Après avoir alerté le monde entier à Johannesburg le 2 septembre sur l’urgence de prendre en considération les dangers du réchauffement climatique, il persévérait face aux constructeurs.
En lisant les Mémoires de Jacques Chirac 3, nous redécouvrons les fondements de sa détermination : « …La violence routière compte encore en 2002 parmi les grands fléaux du monde contemporain, particulièrement en France. Nos routes sont alors considérées comme les plus dangereuses d’Europe. Le nombre de victimes bat des records : plus de 8 000 morts par an. Au fil du temps, la société semble s’être habituée ou plutôt résignée à payer ainsi une sorte de tribut à ce qui est ressenti comme une fatalité, faute de mesure adéquate pour le conjurer. L’État se doit de réagir, sauf à laisser se perpétuer une hécatombe chaque année plus impressionnante. Pour briser le mur du silence, de l’égoïsme, de l’indifférence, j’ai résolu de faire de cette question un enjeu politique, au sens le plus noble du terme. La violence routière happe des vies, brise des familles, frappe bien souvent les plus jeunes. Elle est d’autant plus scandaleuse que les moyens pour la faire diminuer existent ».

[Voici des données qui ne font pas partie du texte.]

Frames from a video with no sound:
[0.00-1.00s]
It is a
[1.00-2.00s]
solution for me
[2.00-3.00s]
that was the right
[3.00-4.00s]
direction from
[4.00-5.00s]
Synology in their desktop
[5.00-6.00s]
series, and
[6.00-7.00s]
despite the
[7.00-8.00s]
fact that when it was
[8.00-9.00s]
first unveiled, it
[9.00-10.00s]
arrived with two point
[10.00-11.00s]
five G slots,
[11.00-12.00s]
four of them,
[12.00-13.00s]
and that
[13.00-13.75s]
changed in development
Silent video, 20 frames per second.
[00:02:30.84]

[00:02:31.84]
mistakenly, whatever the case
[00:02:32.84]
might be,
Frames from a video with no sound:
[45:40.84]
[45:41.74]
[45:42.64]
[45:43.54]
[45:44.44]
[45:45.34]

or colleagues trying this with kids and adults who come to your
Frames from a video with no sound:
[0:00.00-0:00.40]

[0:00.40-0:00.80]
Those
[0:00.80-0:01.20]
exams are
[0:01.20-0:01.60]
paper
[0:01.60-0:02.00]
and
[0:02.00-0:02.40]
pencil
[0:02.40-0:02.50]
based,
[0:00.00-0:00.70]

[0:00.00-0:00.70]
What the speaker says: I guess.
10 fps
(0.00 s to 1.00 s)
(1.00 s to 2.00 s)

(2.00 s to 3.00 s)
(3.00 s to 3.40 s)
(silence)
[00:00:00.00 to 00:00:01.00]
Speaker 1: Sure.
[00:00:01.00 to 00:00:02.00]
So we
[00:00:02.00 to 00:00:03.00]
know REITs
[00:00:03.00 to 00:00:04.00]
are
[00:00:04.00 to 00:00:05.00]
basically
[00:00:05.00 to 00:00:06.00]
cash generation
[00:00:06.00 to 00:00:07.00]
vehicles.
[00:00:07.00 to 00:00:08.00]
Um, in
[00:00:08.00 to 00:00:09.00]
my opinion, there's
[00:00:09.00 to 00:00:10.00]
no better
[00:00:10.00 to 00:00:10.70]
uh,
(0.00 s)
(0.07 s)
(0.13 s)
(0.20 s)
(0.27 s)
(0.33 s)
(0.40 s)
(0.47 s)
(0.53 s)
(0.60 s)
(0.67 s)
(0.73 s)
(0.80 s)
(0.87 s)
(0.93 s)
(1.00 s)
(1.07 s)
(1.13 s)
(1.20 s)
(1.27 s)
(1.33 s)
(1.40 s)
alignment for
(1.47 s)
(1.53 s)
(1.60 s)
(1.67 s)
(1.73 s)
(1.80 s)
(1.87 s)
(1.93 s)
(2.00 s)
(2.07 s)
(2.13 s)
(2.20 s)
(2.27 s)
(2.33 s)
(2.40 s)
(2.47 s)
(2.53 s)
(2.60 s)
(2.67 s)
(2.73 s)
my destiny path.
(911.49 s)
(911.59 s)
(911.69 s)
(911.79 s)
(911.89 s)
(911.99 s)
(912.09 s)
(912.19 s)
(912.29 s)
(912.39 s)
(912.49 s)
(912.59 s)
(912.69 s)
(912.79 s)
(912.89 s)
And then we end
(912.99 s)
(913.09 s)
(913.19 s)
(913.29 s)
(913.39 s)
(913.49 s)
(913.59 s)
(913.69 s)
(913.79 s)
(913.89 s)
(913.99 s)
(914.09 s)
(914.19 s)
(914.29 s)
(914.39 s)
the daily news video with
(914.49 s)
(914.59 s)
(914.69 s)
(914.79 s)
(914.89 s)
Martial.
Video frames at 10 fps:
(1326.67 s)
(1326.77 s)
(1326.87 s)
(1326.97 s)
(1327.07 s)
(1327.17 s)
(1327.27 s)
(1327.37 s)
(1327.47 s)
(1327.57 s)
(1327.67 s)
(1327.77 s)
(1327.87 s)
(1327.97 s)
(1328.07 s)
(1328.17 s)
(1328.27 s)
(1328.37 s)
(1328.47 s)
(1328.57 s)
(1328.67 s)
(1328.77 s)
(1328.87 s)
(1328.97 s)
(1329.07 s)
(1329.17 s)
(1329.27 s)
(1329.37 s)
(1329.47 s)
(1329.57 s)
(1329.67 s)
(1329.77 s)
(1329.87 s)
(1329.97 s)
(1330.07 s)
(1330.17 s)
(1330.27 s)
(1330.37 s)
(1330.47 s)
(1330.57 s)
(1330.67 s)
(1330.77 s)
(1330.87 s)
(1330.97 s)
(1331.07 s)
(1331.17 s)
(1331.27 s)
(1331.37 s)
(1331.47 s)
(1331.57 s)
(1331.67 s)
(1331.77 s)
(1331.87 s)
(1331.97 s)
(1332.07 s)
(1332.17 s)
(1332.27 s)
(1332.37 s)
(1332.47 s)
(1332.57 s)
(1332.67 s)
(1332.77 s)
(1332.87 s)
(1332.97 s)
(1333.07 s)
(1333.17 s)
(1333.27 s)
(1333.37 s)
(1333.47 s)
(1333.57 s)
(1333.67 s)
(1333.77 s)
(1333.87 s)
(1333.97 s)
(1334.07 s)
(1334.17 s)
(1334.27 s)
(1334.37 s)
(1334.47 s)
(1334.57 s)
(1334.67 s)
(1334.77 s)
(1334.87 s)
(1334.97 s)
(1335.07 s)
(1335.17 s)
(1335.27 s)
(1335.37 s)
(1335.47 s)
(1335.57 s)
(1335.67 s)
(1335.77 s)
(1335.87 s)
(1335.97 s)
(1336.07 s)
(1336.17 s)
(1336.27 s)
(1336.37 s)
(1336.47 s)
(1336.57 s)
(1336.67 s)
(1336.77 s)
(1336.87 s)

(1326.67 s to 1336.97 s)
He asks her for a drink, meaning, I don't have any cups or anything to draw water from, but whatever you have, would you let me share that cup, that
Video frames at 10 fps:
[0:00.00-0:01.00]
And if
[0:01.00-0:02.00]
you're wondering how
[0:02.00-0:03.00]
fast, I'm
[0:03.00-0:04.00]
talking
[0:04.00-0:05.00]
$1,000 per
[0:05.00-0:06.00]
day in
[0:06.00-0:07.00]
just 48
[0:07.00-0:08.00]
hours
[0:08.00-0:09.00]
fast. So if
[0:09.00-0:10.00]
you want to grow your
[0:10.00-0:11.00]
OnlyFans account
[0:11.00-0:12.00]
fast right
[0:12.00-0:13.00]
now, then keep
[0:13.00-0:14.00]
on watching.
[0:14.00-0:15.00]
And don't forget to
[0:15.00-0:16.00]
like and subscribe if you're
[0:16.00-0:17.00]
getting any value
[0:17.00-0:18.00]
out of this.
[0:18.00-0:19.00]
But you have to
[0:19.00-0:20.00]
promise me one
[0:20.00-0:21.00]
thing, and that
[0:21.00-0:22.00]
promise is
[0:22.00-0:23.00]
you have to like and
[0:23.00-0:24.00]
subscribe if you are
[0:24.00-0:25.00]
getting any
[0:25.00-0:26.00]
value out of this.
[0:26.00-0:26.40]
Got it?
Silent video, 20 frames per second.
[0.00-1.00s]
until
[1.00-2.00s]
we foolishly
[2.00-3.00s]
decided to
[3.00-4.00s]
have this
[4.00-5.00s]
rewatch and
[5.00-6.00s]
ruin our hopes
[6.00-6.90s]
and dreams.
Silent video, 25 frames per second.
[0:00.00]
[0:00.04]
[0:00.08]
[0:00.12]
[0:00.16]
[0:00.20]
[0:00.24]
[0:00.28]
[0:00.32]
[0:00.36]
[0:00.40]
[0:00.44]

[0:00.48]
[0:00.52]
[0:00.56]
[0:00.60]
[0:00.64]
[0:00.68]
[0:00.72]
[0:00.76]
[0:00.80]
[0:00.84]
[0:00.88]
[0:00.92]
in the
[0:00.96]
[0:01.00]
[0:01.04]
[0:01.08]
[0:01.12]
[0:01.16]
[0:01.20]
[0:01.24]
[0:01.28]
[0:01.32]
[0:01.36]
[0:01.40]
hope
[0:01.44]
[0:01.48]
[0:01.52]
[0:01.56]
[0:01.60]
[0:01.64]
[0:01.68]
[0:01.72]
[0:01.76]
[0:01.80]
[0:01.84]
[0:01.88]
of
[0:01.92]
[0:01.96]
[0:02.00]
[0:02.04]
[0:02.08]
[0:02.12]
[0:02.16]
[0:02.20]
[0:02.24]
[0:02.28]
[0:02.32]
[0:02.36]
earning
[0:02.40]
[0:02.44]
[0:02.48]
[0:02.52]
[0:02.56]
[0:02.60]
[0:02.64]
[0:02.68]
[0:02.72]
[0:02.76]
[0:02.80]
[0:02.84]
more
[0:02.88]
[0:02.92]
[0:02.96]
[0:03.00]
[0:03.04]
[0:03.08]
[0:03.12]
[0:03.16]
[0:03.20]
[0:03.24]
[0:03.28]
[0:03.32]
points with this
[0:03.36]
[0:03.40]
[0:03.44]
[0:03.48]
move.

Des discours engagés certes, mais suivis d’un passage à l’acte à la hauteur des annonces. Résultat ? 2 474 vies sauvées en deux ans, alors que le gouvernement précédent n’en avait épargné que 192 en 5 ans.
Nous aimerions qu’aujourd’hui ces impératifs, humain et écologique, soient partagés par ceux qui nous gouvernent, avec la même efficacité.
Je dédie ce numéro de Pondération aux citoyens du monde entier qui meurent sur les routes quand leurs gouvernements n’assument pas leur devoir de protection !
(1) Numéro 51 de Pondération, en première de couverture.
(2) Stéphane Dupré La Tour, conseiller Industrie, Transports, Sécurité et Recherche du Président, Rémy Heitz, Délégué Interministériel à la Sécurité Routière, Dominique Lebrun, conseiller de
Gilles de Robien aux Transports, François Gauthey, conseiller de l’Équipement, du Logement et des Transports.
(3) Jacques Chirac, Le temps présidentiel, Tome 2, p. 457 et suivantes.